Aerosol Delivery and Humidification With the Boussignac Continuous Positive Airway Pressure Device

BACKGROUND: A simple method for effective bronchodilator aerosol delivery while administering continuing continuous positive airway pressure (CPAP) would be useful in patients with severe bronchial obstruction. OBJECTIVE: To assess the effectiveness of bronchodilator aerosol delivery during CPAP generated by the Boussignac CPAP system and its optimal humidification system. METHODS: First we assessed the relationship between flow and pressure generated in the mask with the Boussignac CPAP system. Next we measured the inspired-gas humidity during CPAP, with several humidification strategies, in 9 healthy volunteers.
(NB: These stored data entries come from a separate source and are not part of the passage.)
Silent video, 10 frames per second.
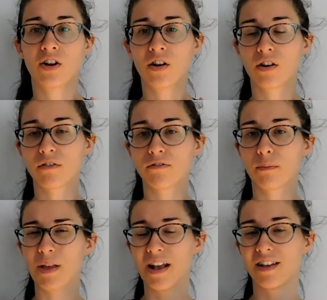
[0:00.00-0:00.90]
nerve,
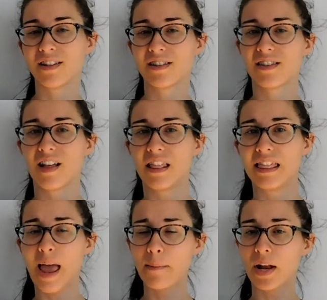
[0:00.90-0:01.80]
because the
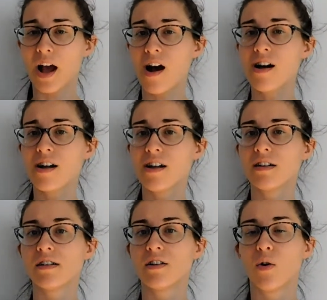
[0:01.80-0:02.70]
lamina
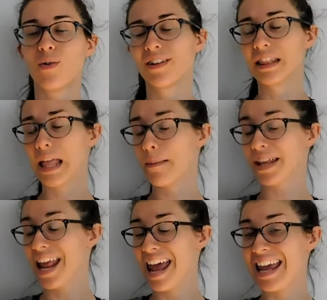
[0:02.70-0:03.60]
or
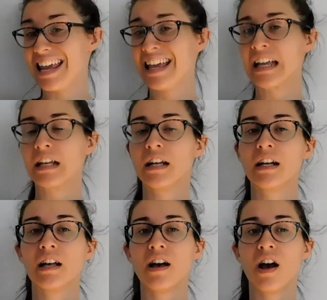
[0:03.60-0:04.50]
laminae
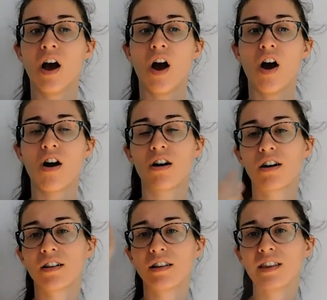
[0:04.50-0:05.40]

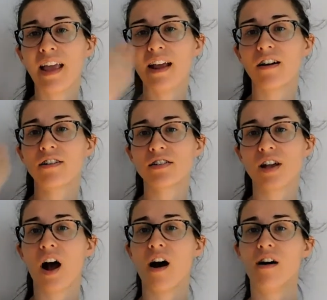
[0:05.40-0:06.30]
are
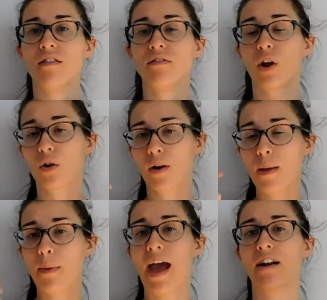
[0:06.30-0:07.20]
layers of
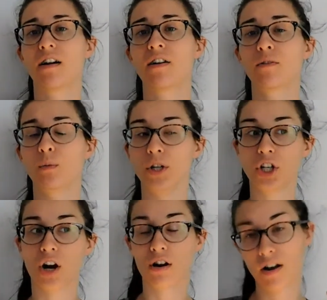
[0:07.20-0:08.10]
gray matter
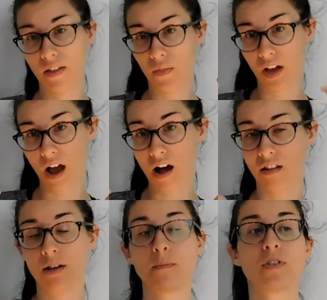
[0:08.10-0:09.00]
which are in the
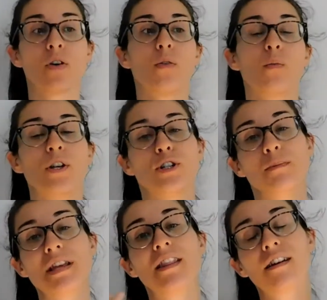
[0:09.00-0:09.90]
columns,
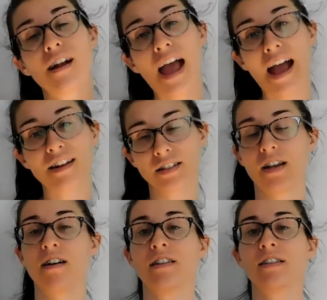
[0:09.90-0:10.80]
which mean they're
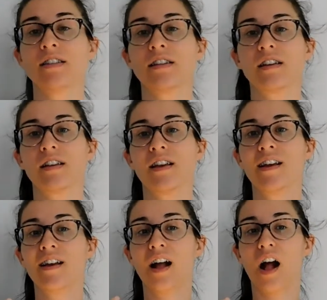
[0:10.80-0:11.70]
axons
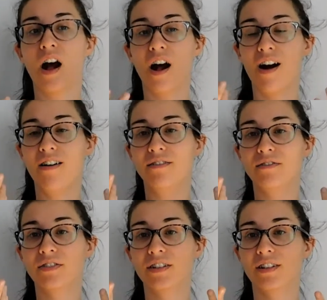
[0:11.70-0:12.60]

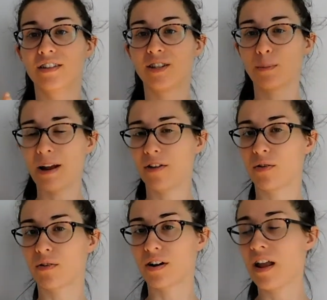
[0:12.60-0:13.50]
of the spinal
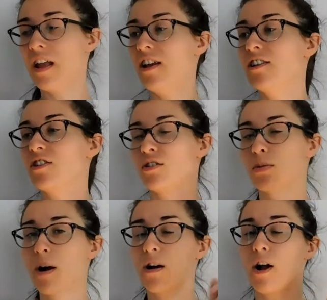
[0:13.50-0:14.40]
cord. So
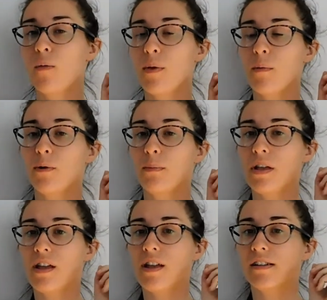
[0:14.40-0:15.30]
tomorrow we will
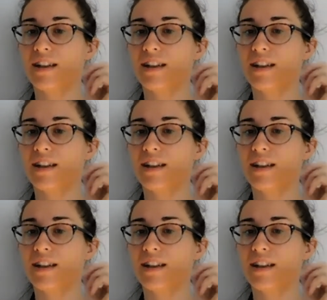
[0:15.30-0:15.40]
be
We then measured the bronchodilator aerosol particle size during CPAP, with and without heat-and-moisture exchanger, in a bench study. Finally, in 7 patients with acute respiratory failure and airway obstruction, we measured work of breathing and gas exchange after a β2-agonist bronchodilator aerosol (terbutaline) delivered during CPAP or via standard nebulization. RESULTS: Optimal humidity was obtained only with the heat-and-moisture exchanger or heated humidifier. The heat-and-moisture exchanger had no influence on bronchodilator aerosol particle size. Work of breathing decreased similarly after bronchodilator via either standard nebulization or CPAP, but PaO2 increased significantly only after CPAP aerosol delivery. CONCLUSIONS: CPAP bronchodilator delivery decreases the work of breathing as effectively as does standard nebulization, but produces a greater oxygenation improvement in patients with airway obstruction. To optimize airway humidification, a heat-and-moisture exchanger could be used with the Boussignac CPAP system, without modifying aerosol delivery.